I sat down on the other side of the room, determined not to rise until
I had learned what I wished to know. She appeared to be reflecting, and
walked back and forth before me.
I followed her with an eager eye, while her silence gradually increased
my anger. I was unwilling to have her perceive it and was undecided what
to do. I opened the window.
"You may drive off," I called to those below, "and I will see that you
are paid. I shall not start to-night."
"Poor boy!" repeated Brigitte. I quietly closed the window and sat down
as if I had not heard her; but I was so furious with rage that I
could hardly restrain myself. That cold silence, that negative force,
exasperated me to the last point. Had I been really deceived and
convinced of the guilt of a woman I loved I could not have suffered
more. As I had condemned myself to remain in Paris, I reflected that I
must compel Brigitte to speak at any price. In vain I tried to think of
some means of forcing her to enlighten me; for such power I would have
given all I possessed. What could I do or say? She sat there calm and
unruffled, looking at me with sadness. I heard the sound of the horses'
hoofs on the paving as the carriage drew out of the court. I had merely
to turn my hand to call them back, but it seemed to me that there was
something irrevocable about their departure. I slipped the bolt on the
door; something whispered in my ear: "You are face to face with the
woman who must give you life or death."
While thus buried in thought I tried to invent some expedient that
would lead to the truth. I recalled one of Diderot's romances in which
a woman, jealous of her lover, resorted to a novel plan, for the purpose
of clearing away her doubts. She told him that she no longer loved him
and that she wished to leave him. The Marquis des Arcis (the name of the
lover) falls into the trap, and confesses that he himself has tired of
the liaison. That piece of strategy, which I had read at too early an
age, had struck me as being very skilful, and the recollection of it at
this moment made me smile. "Who knows?" said I to myself. "If I should
try this with Brigitte, she might be deceived and tell me her secret."

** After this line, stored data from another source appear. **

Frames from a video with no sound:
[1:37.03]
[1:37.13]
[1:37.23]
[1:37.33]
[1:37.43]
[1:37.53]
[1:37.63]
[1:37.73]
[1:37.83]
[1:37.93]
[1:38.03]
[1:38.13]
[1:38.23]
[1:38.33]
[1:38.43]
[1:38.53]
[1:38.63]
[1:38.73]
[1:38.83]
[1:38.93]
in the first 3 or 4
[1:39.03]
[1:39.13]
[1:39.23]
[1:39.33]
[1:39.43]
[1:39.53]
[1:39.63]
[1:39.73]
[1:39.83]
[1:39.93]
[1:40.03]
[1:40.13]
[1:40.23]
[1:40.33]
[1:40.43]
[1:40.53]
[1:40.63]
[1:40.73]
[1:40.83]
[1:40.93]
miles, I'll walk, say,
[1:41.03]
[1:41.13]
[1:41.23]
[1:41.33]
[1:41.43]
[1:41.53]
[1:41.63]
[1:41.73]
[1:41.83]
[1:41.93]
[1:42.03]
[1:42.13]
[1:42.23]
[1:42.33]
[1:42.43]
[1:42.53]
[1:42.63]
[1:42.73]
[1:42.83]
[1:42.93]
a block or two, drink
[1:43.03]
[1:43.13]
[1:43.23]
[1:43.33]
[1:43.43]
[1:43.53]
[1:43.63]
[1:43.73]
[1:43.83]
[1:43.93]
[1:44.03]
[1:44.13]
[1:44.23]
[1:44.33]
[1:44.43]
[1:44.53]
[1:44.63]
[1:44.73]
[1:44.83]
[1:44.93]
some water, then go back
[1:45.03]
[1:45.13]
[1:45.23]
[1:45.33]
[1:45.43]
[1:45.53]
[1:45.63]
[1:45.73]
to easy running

My anger had become furious when the idea of resorting to such trickery
occurred to me. Was it so difficult to make a woman speak in spite of
herself? This woman was my mistress; I must be very weak if I could not
gain my point. I turned over on the sofa with an air of indifference.
"Very well, my dear," said I, gayly, "this is not a time for
She looked at me in astonishment.
"And yet," I continued, "we must some day come to the truth. Now I
believe it would be well to begin at once; that will make you confiding,
and there is nothing like an understanding between friends."

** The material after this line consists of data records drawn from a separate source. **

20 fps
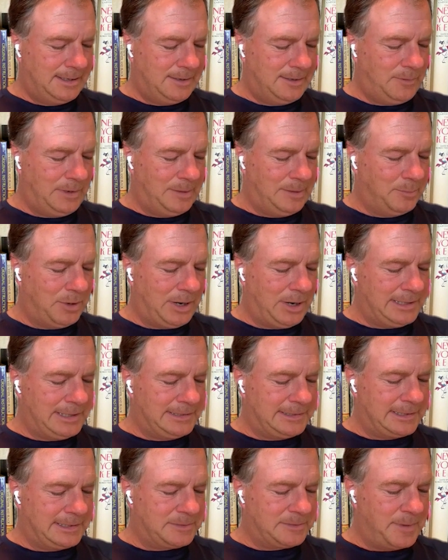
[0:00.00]
We
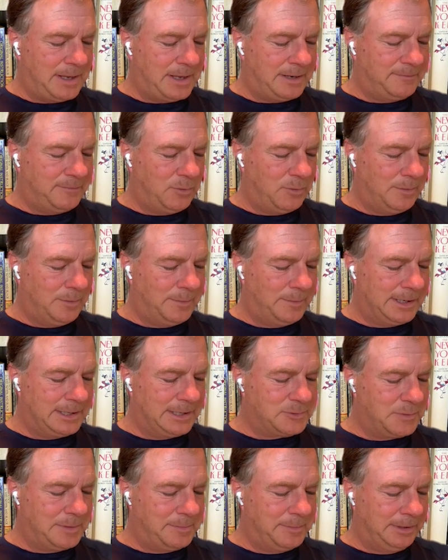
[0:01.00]
embrace this metaphor
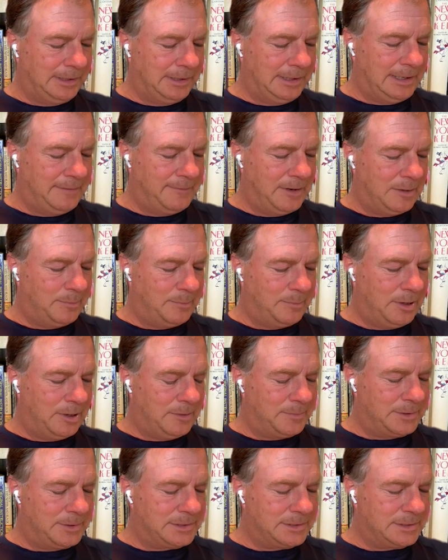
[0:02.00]
because we believe our
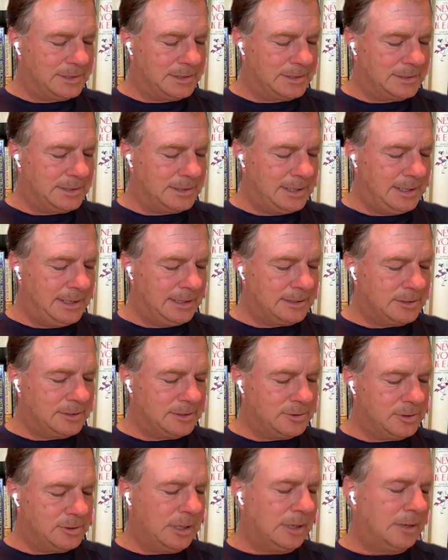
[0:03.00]
purpose is
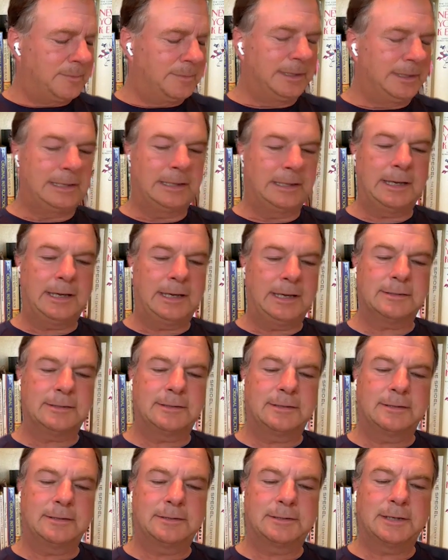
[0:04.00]
inextricably
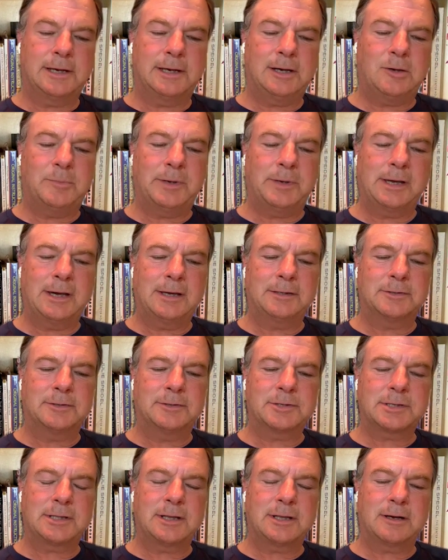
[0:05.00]
linked to helping
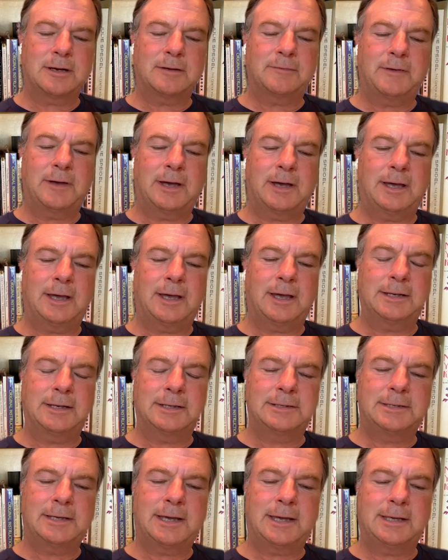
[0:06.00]
others clarify and
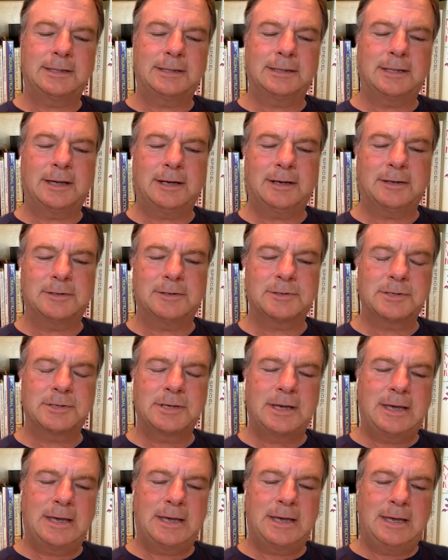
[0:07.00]
attain theirs.
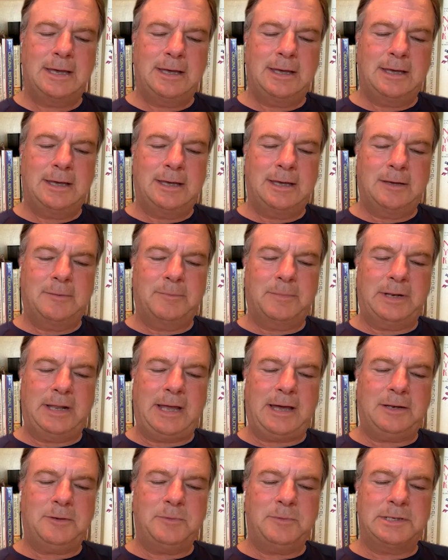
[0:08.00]
But
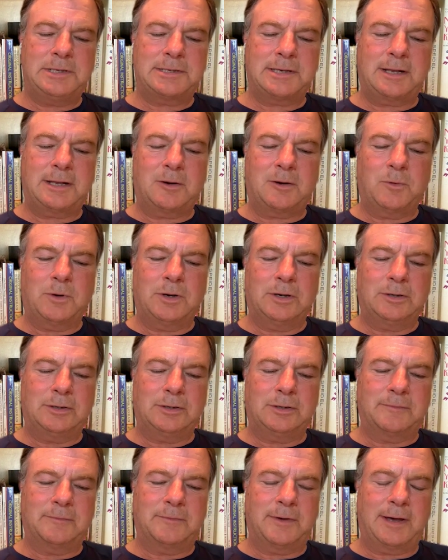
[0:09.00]
how do we set our world
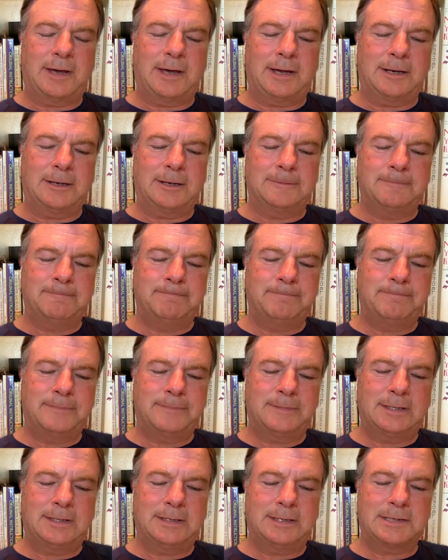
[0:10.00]
on fire
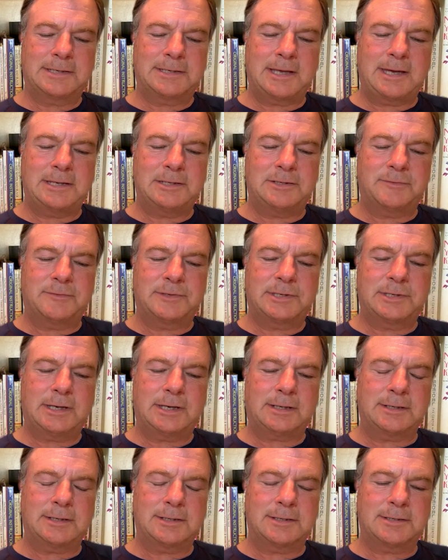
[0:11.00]
in this age of
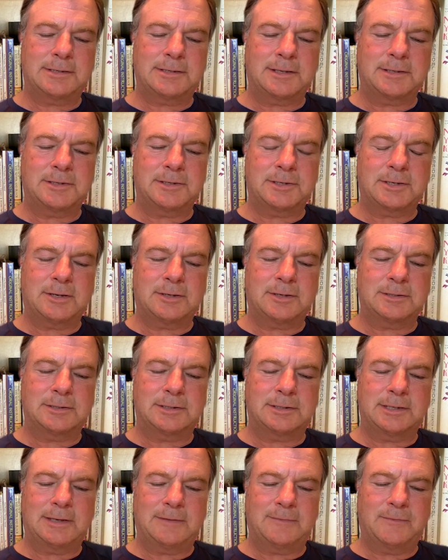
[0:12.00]
sickness,
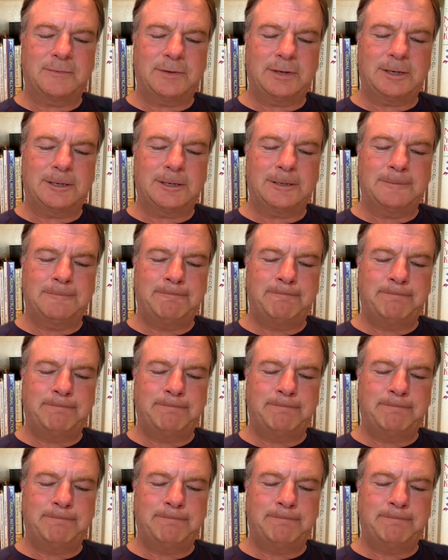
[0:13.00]
uncertainty, and fear?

Doubtless my face betrayed me as I spoke these words; Brigitte did not
appear to understand and kept on walking up and down.
"Do you know," I resumed, "that we have been together now six months?
The life we are leading together is not one to be laughed at. You are
young, I also; if this kind of life should become distasteful to you,
are you the woman to tell me of it? In truth, if it were so, I would
confess it to you frankly. And why not? Is it a crime to love? If not,
it is not a crime to love less or to cease to love at all. Would it be
astonishing if at our age we should feel the need of change?"